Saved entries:
►

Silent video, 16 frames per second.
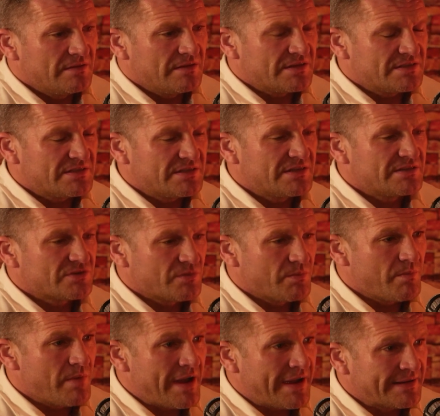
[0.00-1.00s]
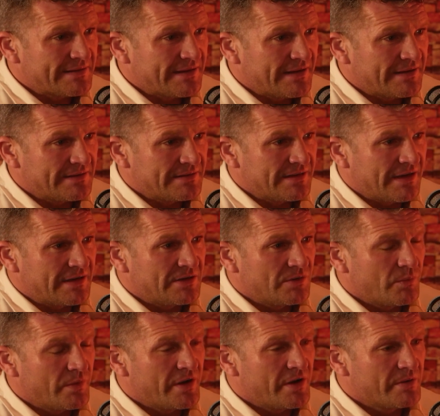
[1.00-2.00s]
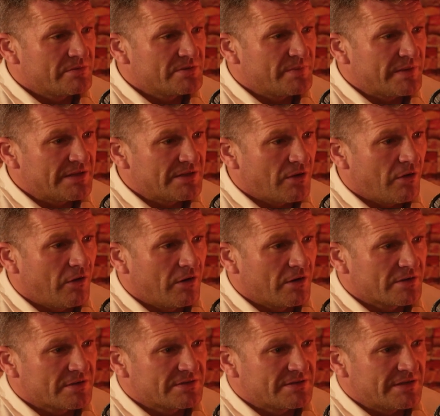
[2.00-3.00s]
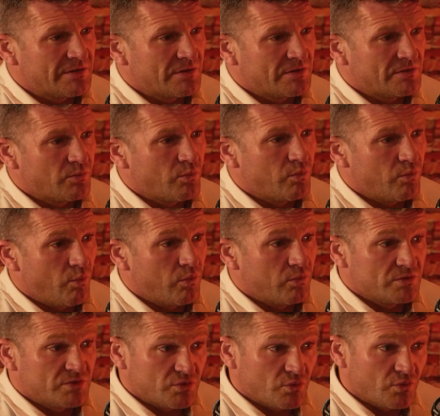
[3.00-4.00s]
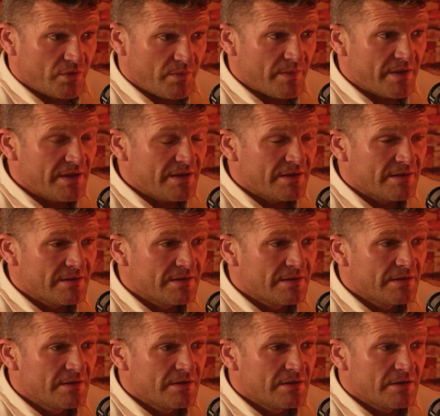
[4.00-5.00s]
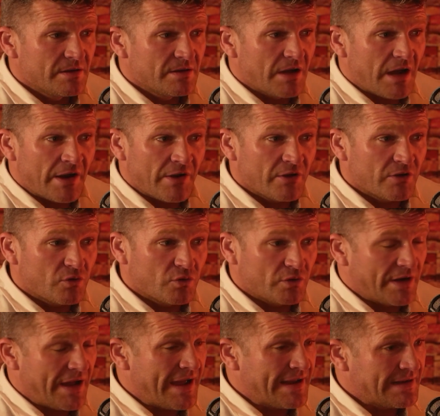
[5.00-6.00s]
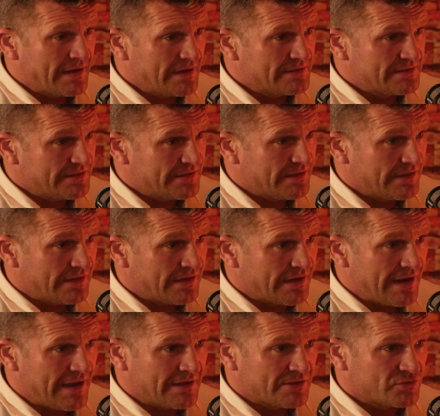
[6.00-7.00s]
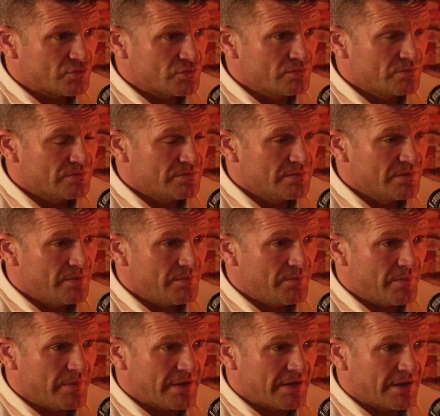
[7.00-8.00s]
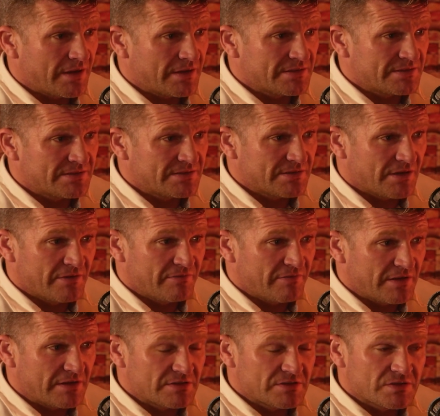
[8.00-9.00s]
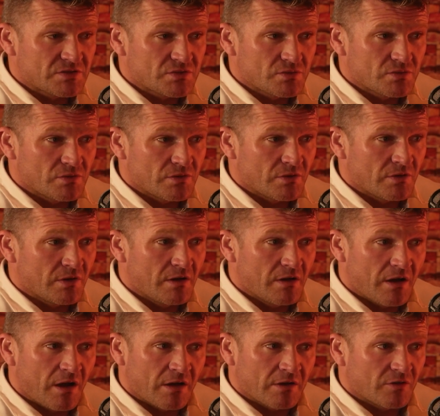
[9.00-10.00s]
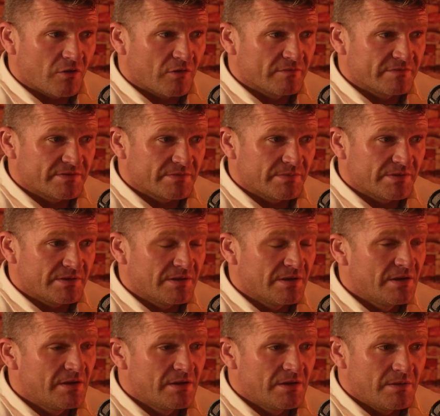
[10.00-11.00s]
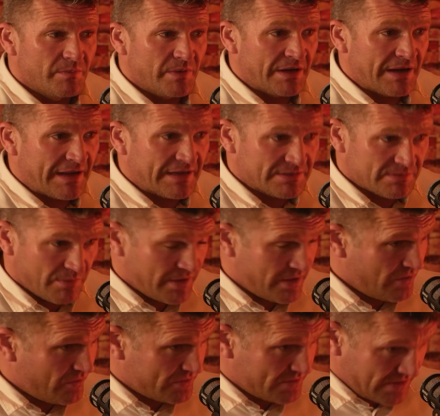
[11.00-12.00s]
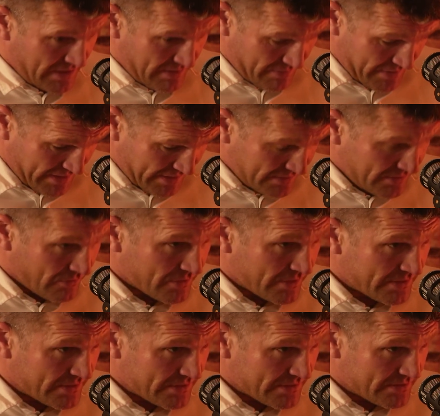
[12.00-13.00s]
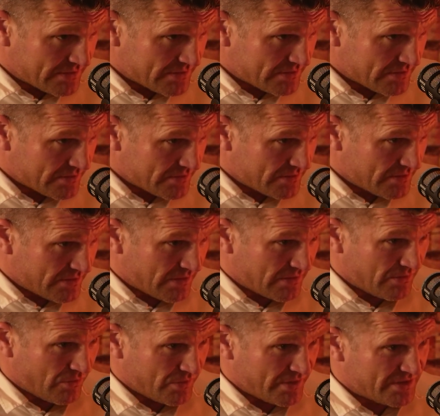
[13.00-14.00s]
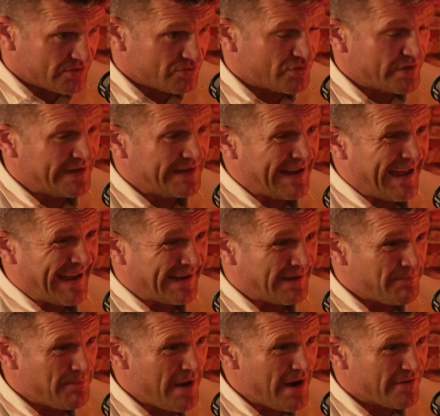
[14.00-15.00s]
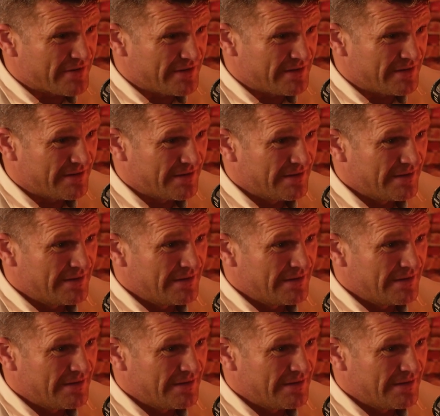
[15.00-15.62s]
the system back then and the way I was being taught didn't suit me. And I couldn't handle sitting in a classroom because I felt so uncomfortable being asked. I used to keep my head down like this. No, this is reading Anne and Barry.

◄
►

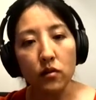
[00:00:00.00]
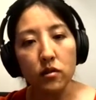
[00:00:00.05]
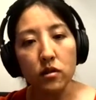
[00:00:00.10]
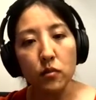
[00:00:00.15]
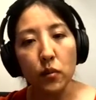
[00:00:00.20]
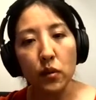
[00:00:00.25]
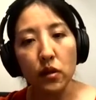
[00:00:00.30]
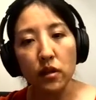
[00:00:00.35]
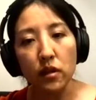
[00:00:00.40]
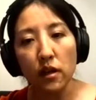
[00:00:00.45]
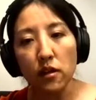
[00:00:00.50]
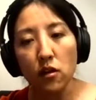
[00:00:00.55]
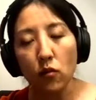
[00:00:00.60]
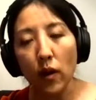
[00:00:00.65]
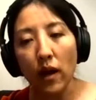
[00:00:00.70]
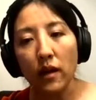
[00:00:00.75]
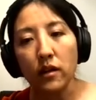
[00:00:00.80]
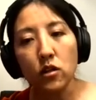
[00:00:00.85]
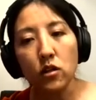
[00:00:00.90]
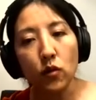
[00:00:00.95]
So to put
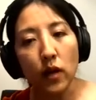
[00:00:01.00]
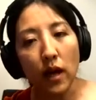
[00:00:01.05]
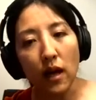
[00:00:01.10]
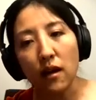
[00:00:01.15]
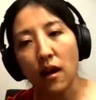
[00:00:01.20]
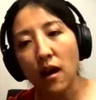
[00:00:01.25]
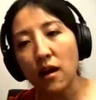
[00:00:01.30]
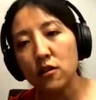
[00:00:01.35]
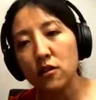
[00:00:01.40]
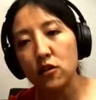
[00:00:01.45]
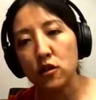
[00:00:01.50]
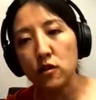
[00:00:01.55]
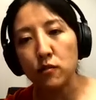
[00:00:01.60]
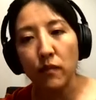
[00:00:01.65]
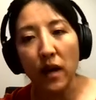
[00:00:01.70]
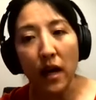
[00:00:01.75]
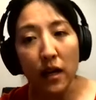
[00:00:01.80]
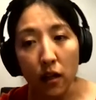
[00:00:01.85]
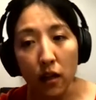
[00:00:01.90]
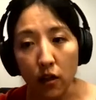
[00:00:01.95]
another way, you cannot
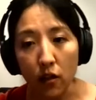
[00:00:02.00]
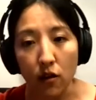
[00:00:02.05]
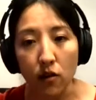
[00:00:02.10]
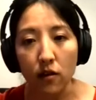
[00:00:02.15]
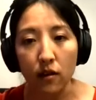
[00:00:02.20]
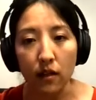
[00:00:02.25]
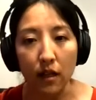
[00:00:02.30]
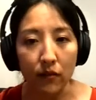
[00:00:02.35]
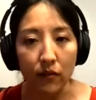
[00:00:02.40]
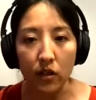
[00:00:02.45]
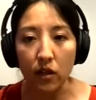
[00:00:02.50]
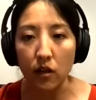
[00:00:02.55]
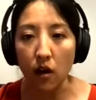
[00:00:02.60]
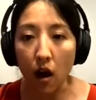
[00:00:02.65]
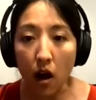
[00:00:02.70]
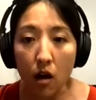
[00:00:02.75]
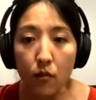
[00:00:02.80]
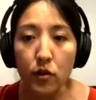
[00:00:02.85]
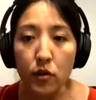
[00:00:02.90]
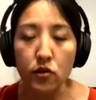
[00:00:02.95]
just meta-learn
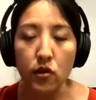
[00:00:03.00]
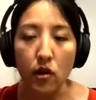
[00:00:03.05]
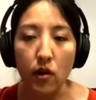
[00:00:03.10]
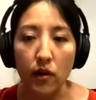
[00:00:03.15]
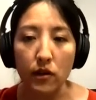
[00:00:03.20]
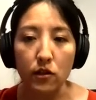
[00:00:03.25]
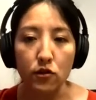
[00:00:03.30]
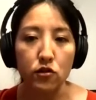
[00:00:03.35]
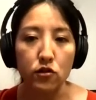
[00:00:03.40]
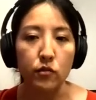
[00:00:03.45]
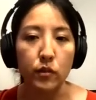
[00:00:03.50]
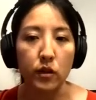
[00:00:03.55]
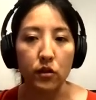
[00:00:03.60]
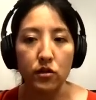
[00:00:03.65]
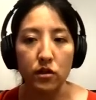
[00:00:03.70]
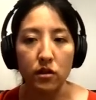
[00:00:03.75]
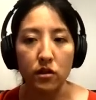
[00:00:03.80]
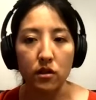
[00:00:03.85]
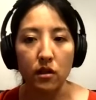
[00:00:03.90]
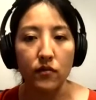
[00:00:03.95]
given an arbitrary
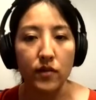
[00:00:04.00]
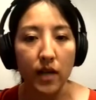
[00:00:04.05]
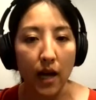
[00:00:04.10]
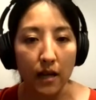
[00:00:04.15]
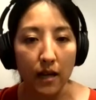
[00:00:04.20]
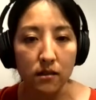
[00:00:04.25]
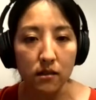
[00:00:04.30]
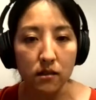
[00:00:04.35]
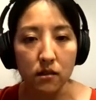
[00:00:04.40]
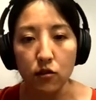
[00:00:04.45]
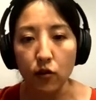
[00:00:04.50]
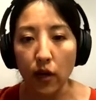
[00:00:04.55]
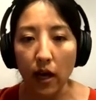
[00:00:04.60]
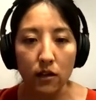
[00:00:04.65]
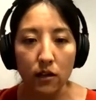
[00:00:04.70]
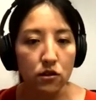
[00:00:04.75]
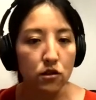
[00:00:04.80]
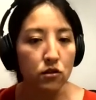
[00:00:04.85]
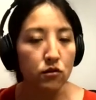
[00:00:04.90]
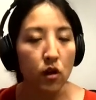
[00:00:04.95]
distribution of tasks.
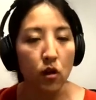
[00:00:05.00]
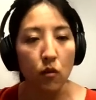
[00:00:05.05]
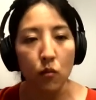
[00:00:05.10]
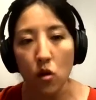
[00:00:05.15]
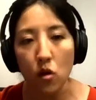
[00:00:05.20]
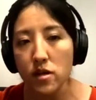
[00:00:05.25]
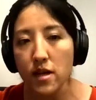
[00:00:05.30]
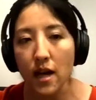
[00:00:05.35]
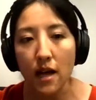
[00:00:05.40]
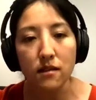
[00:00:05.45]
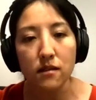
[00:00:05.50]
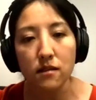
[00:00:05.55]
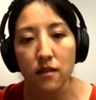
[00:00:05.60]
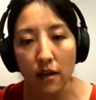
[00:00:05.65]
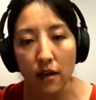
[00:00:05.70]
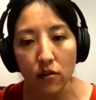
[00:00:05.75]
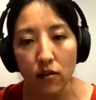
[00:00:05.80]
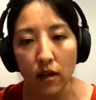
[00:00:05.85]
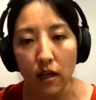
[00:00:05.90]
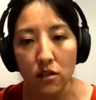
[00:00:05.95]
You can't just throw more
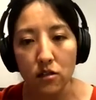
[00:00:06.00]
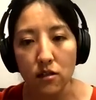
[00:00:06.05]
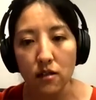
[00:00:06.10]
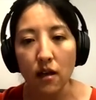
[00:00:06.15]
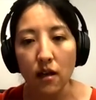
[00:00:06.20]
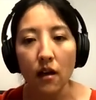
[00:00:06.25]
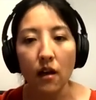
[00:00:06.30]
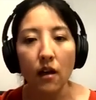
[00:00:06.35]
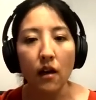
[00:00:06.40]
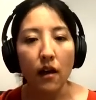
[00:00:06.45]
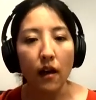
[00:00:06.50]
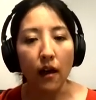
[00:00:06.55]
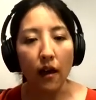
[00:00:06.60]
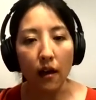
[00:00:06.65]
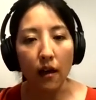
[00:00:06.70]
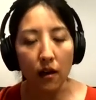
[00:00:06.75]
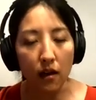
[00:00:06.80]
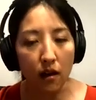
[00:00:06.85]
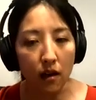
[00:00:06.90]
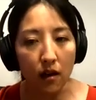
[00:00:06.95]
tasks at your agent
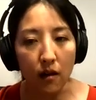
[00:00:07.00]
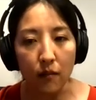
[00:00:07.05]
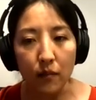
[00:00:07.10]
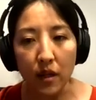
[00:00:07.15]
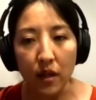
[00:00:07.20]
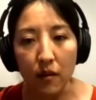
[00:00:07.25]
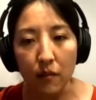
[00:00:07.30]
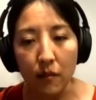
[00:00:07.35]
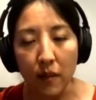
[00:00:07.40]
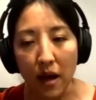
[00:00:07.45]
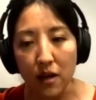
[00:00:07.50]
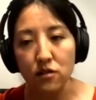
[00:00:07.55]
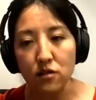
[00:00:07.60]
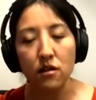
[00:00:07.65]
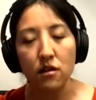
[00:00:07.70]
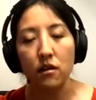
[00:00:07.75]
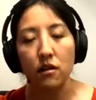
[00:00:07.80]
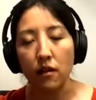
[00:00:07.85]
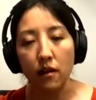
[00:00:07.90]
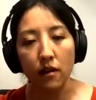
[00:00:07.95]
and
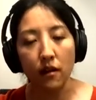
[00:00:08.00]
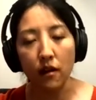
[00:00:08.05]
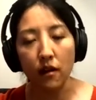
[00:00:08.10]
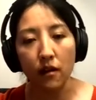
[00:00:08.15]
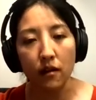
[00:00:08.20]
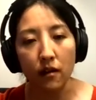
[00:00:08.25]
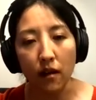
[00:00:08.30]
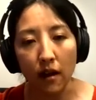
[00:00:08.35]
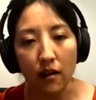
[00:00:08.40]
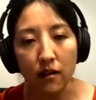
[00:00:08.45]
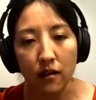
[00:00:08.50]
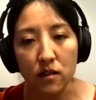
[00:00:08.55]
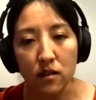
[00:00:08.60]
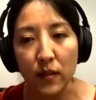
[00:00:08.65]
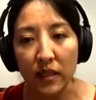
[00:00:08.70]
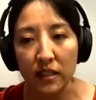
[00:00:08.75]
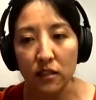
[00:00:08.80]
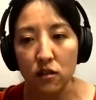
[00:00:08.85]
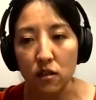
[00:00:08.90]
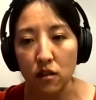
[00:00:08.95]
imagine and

◄
►

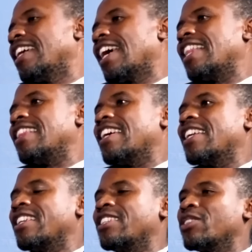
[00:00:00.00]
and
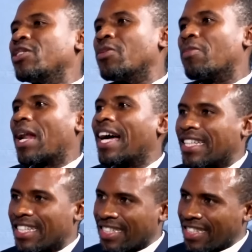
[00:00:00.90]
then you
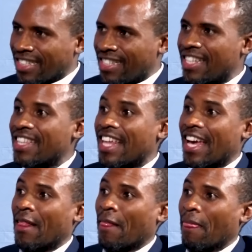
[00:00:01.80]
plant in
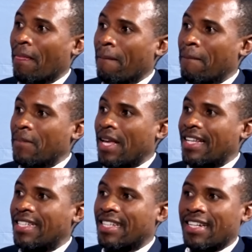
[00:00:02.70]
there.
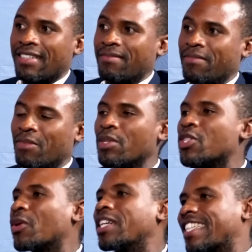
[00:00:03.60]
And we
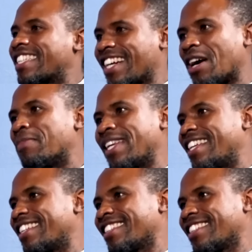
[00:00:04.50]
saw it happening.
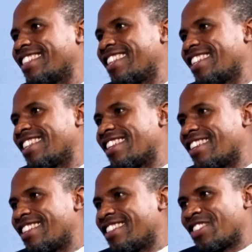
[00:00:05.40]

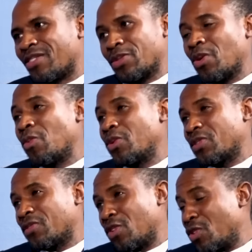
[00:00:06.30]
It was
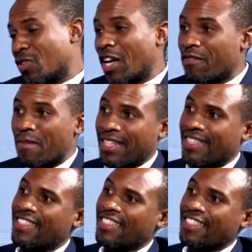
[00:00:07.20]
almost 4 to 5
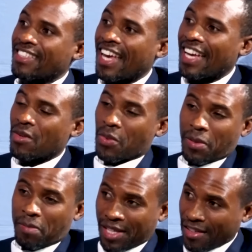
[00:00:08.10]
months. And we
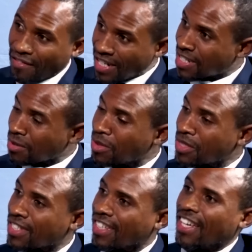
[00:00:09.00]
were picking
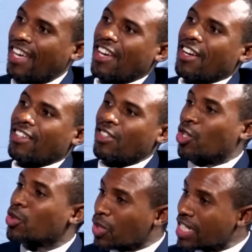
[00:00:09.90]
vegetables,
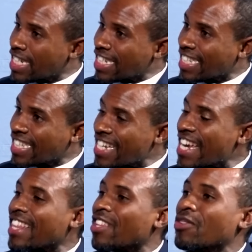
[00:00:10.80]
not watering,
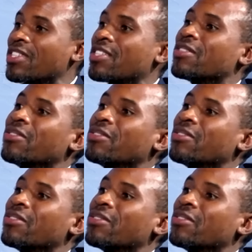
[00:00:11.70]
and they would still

◄

### Problem to work on:
Reproduce the lines above beginning at the line that contains "[00:00:00.10]" and ending at the line that contains "[00:00:02.20]". No pictures.

### Solution to the exercise:
[00:00:00.10]
[00:00:00.15]
[00:00:00.20]
[00:00:00.25]
[00:00:00.30]
[00:00:00.35]
[00:00:00.40]
[00:00:00.45]
[00:00:00.50]
[00:00:00.55]
[00:00:00.60]
[00:00:00.65]
[00:00:00.70]
[00:00:00.75]
[00:00:00.80]
[00:00:00.85]
[00:00:00.90]
[00:00:00.95]
So to put
[00:00:01.00]
[00:00:01.05]
[00:00:01.10]
[00:00:01.15]
[00:00:01.20]
[00:00:01.25]
[00:00:01.30]
[00:00:01.35]
[00:00:01.40]
[00:00:01.45]
[00:00:01.50]
[00:00:01.55]
[00:00:01.60]
[00:00:01.65]
[00:00:01.70]
[00:00:01.75]
[00:00:01.80]
[00:00:01.85]
[00:00:01.90]
[00:00:01.95]
another way, you cannot
[00:00:02.00]
[00:00:02.05]
[00:00:02.10]
[00:00:02.15]
[00:00:02.20]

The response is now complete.